-- Record extracts --
================

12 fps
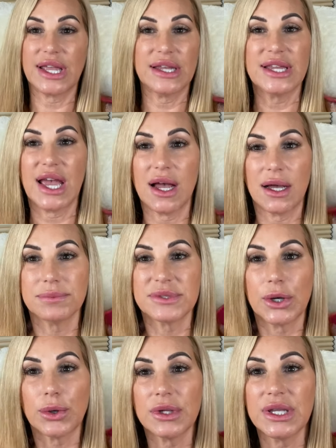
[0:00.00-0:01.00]
And yeah, I'm
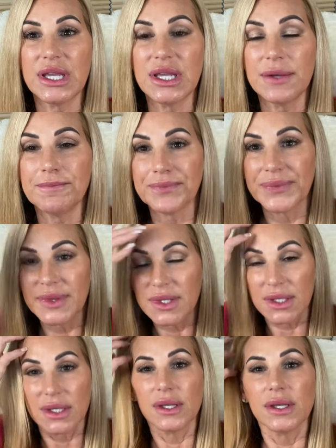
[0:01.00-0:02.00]
totally
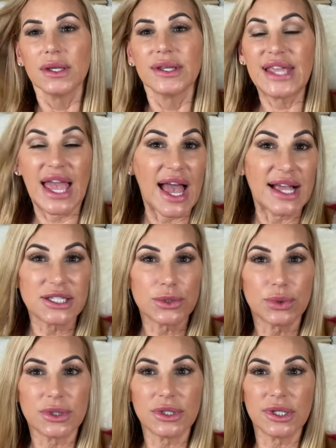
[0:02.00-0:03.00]

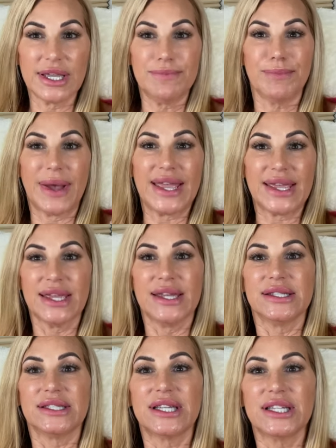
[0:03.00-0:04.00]
casual in my
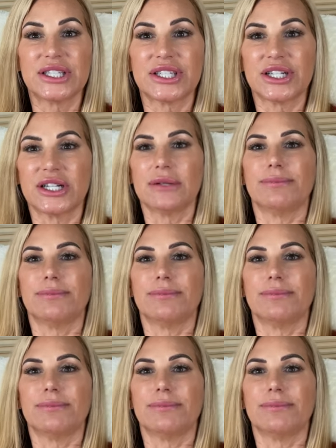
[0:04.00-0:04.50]
t-shirt,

================

-- The task --
Omit pictures; set down the rest of the material word for word.

-- Output of the exercise --
12 fps
[0:00.00-0:01.00]
And yeah, I'm
[0:01.00-0:02.00]
totally
[0:02.00-0:03.00]

[0:03.00-0:04.00]
casual in my
[0:04.00-0:04.50]
t-shirt,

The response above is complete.